TAOCP 1.2.2 Exercise 25

Section 1.2.2: Numbers, Powers, and Logarithms

Exercise 25. [22] Suppose that we have a binary computer and a number $x$, $1 \le x < 2$. Show that the following algorithm, which uses only shifting, addition, and subtraction operations proportional to the number of places of accuracy desired, may be used to calculate an approximation to $y = \log_b x$:

L1. [Initialize.] Set $y \leftarrow 0$, $z \leftarrow x$ shifted right 1, $k \leftarrow 1$.

L2. [Test for end.] If $x = 1$, stop.

L3. [Compare.] If $x - z < 1$, set $z \leftarrow z$ shifted right 1, $k \leftarrow k + 1$, and repeat this step.

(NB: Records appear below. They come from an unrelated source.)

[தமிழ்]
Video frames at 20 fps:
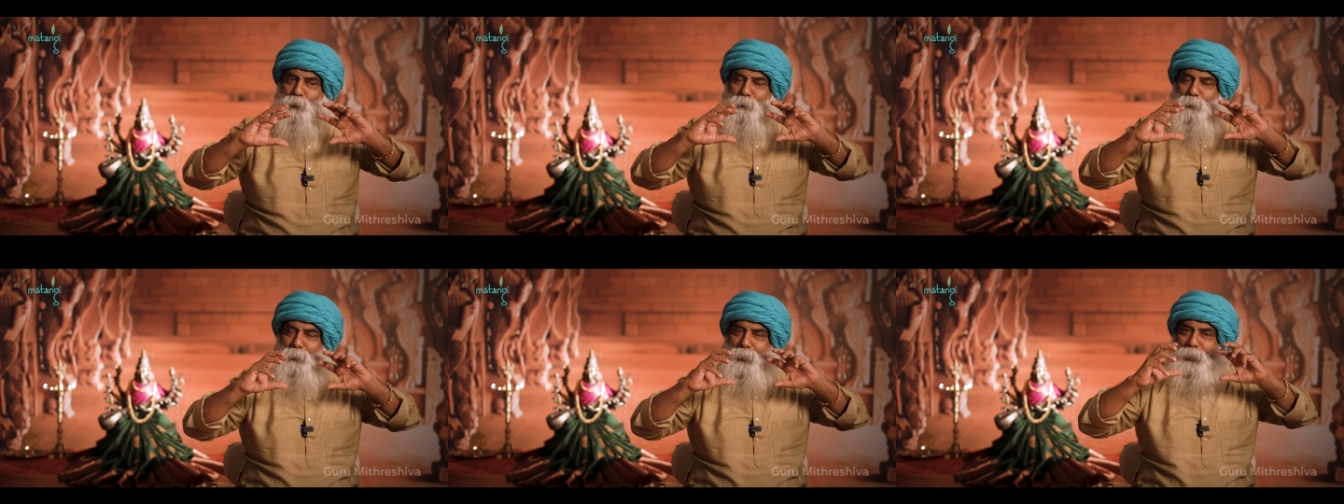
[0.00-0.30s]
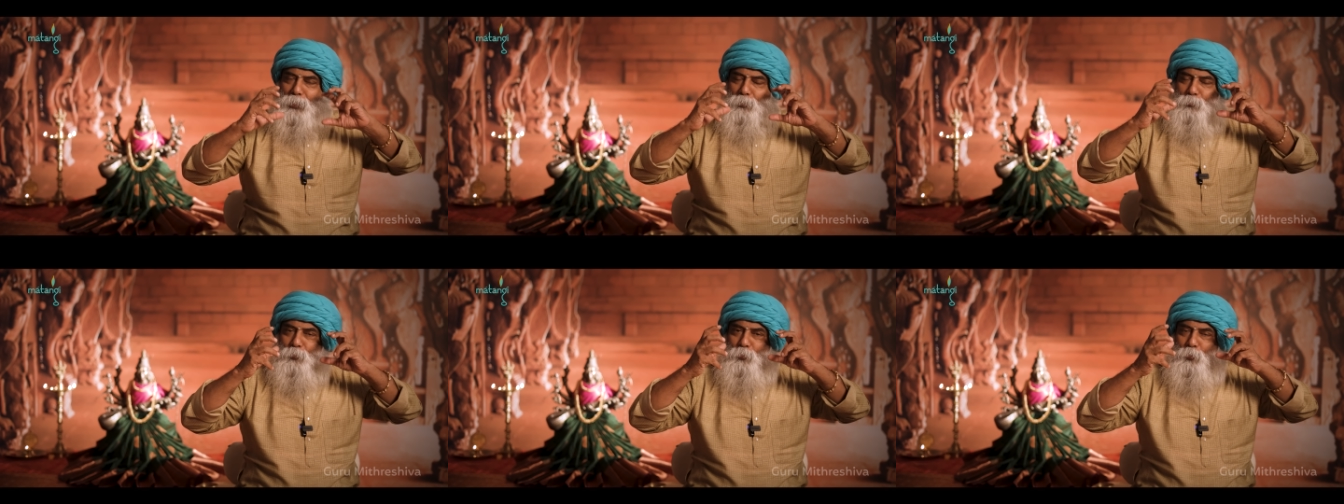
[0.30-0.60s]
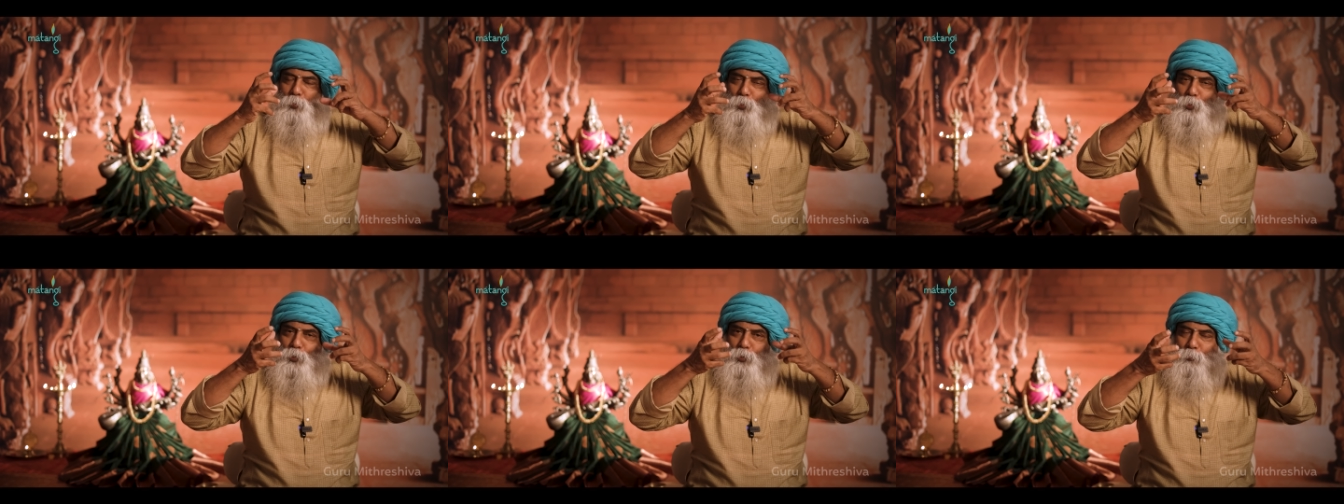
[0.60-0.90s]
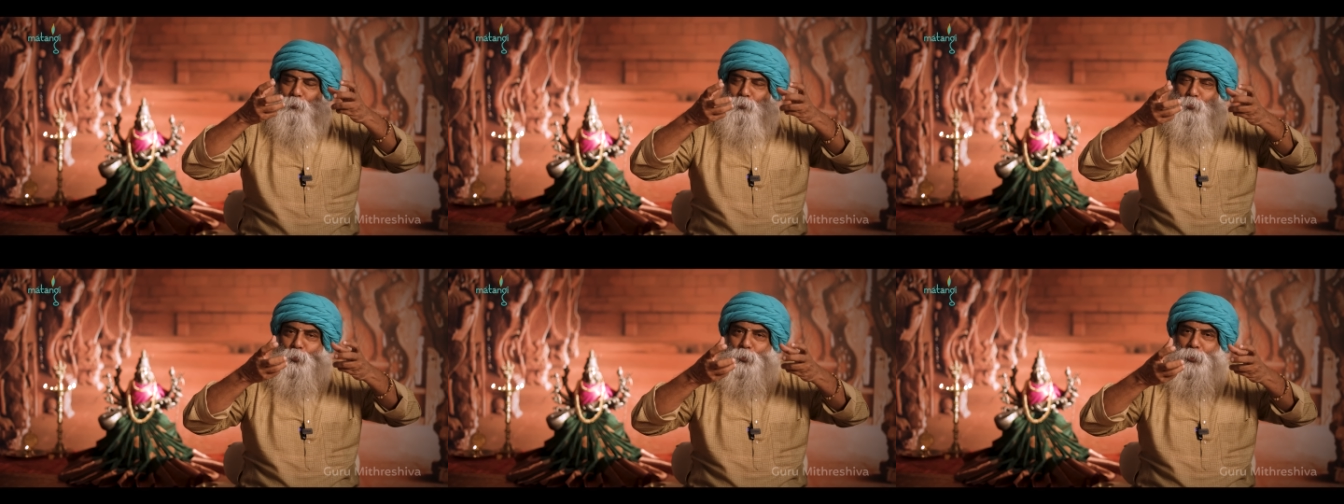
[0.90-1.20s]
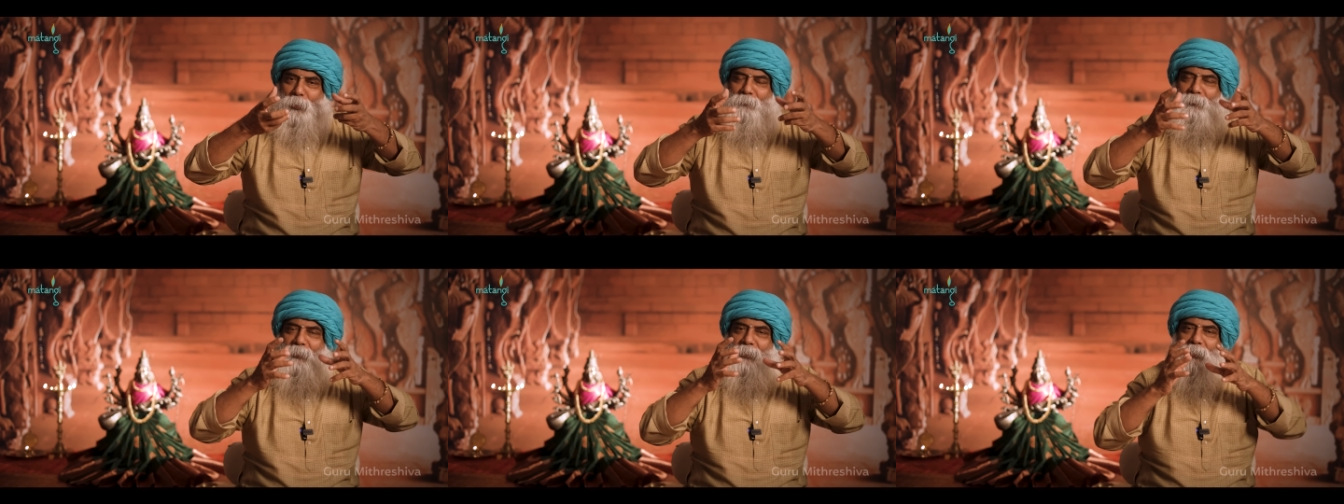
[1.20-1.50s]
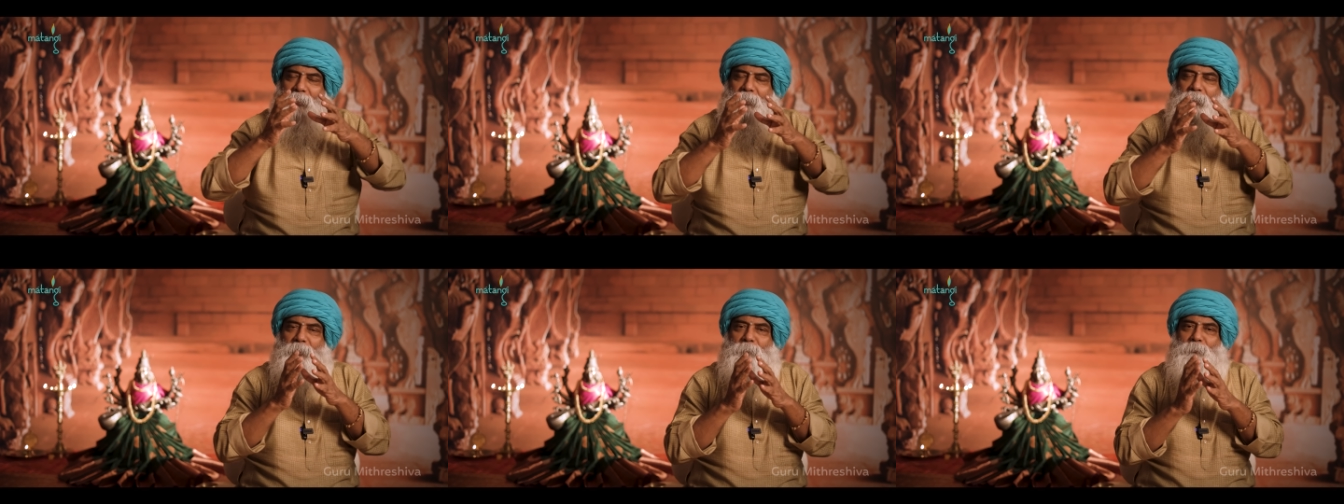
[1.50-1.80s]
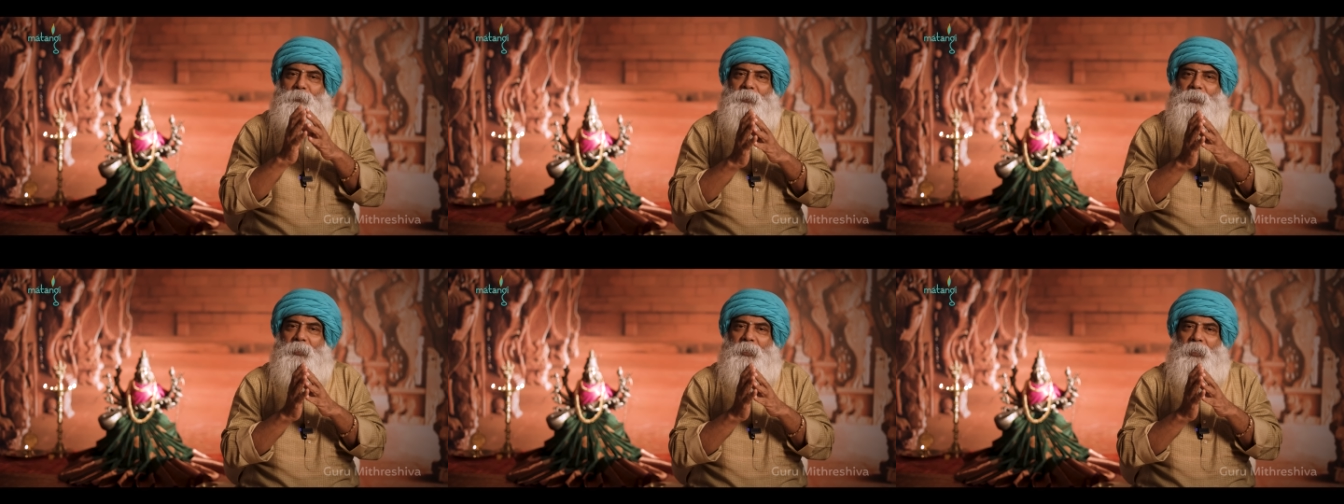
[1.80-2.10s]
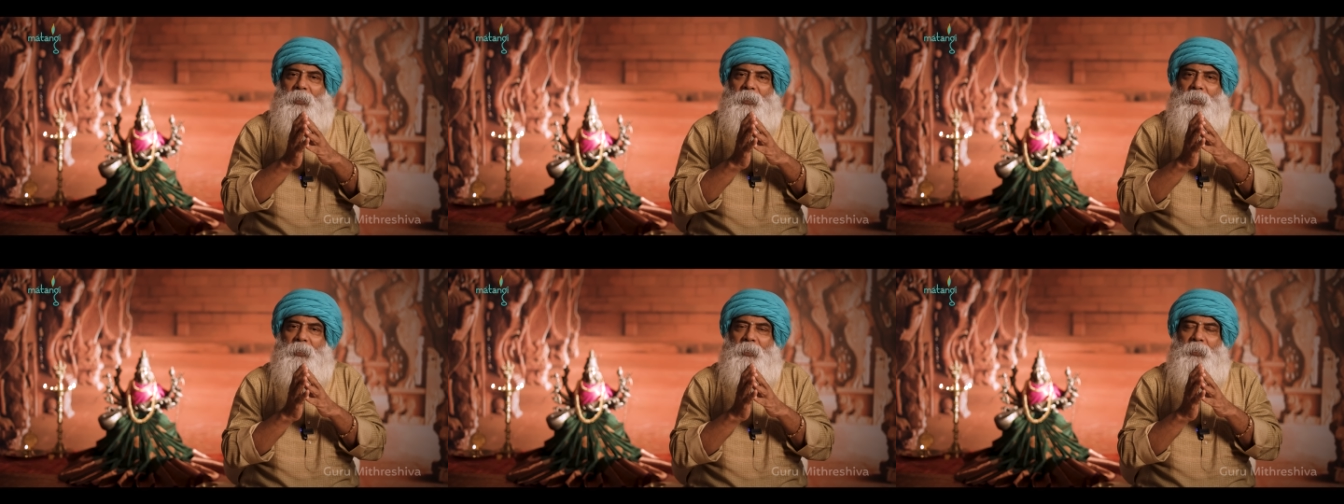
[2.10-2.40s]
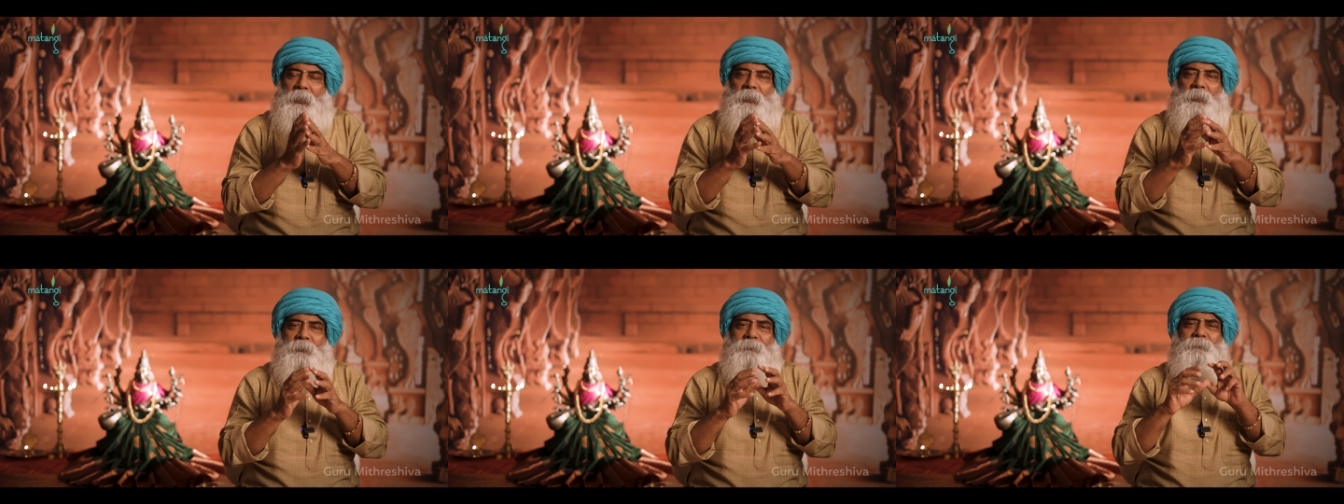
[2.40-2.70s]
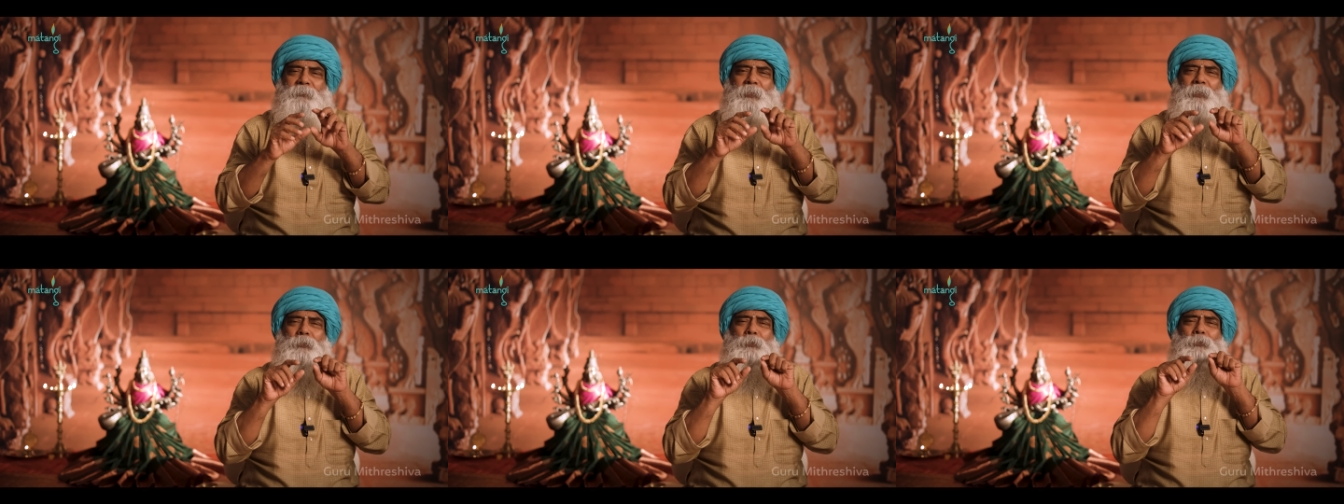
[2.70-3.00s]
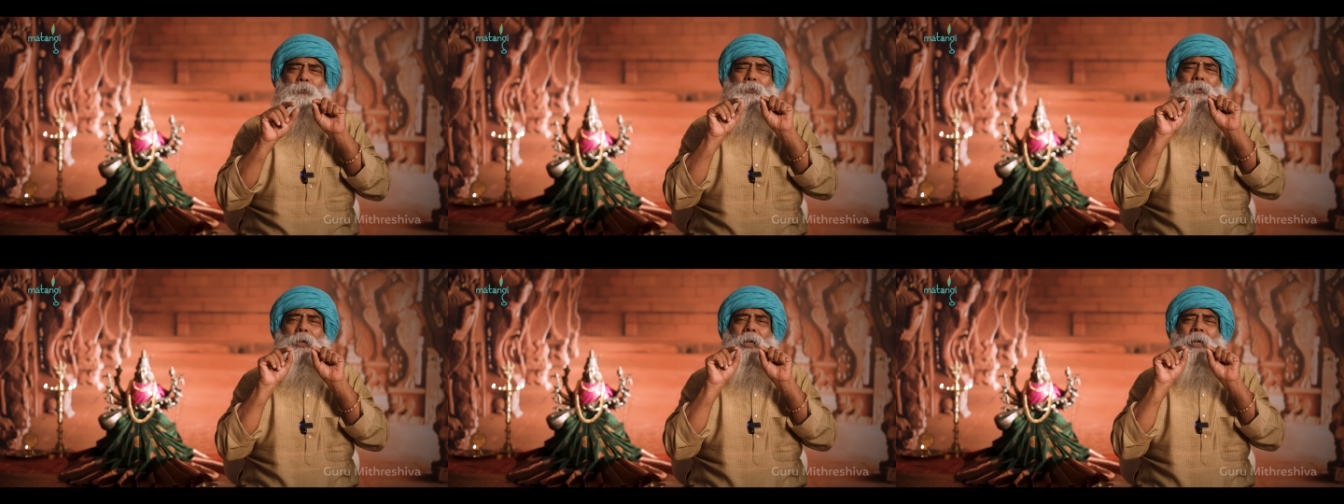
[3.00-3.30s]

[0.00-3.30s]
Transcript: உண்மையை உங்களுக்கு புரிய வைக்கிறதுக்கு பதிலாக வெறும்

L4. [Reduce values.] Set $x \leftarrow x - z$, $z \leftarrow x$ shifted right $k$, $y \leftarrow y + \log_b (2^k/(2^k - 1))$, and go to L2. ▎

[Notes: This method is very similar to the method used for division in computer hardware. The idea goes back in essence to Henry Briggs, who used it (in decimal rather than binary form) to compute logarithm tables, published in 1624. We need an auxiliary table of the constants $\log_b 2$, $\log_b (4/3)$, $\log_b (8/7)$, etc., to as many values as the precision of the computer. The algorithm involves intentional computational errors, as numbers are shifted to the right, so that eventually $x$ will be reduced to 1 and the algorithm will terminate. The purpose of this exercise is to explain why it will terminate and why it computes an approximation to $\log_b x$.]

Verified: no
Solve time: 27s

---

Solution

Let the value of $x$ at the beginning of an execution of step L3 be denoted by $x^{(t)}$, where $t = 0, 1, 2, \ldots$ counts the number of times step L4 has been performed. Let the corresponding values of $y$ and $k$ be denoted by $y^{(t)}$ and $k_t$.

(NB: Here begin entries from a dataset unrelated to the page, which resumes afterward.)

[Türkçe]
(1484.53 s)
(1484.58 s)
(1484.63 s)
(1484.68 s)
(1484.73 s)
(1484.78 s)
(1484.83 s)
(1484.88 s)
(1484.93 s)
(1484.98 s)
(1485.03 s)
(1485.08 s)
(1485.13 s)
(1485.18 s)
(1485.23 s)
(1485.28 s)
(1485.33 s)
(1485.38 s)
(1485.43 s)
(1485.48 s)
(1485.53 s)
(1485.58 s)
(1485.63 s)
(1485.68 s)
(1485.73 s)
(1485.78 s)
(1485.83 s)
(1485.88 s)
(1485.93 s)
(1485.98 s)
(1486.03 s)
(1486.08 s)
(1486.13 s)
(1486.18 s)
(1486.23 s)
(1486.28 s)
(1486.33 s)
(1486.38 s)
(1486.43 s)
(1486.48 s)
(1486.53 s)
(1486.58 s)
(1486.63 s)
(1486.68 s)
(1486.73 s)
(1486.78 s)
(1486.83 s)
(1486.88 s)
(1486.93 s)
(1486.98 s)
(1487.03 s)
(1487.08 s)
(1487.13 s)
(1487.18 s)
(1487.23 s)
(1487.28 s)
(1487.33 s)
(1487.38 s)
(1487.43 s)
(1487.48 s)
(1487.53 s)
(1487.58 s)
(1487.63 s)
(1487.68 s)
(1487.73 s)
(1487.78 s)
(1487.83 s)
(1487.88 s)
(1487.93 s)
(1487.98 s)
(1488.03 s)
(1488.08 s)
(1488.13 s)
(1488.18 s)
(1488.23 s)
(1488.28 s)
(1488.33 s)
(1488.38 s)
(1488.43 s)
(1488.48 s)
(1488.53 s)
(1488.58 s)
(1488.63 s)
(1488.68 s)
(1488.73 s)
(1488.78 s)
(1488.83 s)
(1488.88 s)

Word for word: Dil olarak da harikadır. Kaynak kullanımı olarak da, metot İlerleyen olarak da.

Since $1 \le x < 2$ initially, we have

$$ 0 \le x - (x \text{ shifted right } 1) < 1. $$

Hence the first execution of step L3 must eventually terminate, because repeated right shifts of $z$ produce values

$$ \frac{x}{2}, \frac{x}{4}, \frac{x}{8}, \ldots, $$

and therefore

$$ x - \frac{x}{2^k} < 1 $$

whenever

$$ \frac{x}{2^k} > x - 1. $$

Since $x - 1 < 1$, such a $k$ always exists.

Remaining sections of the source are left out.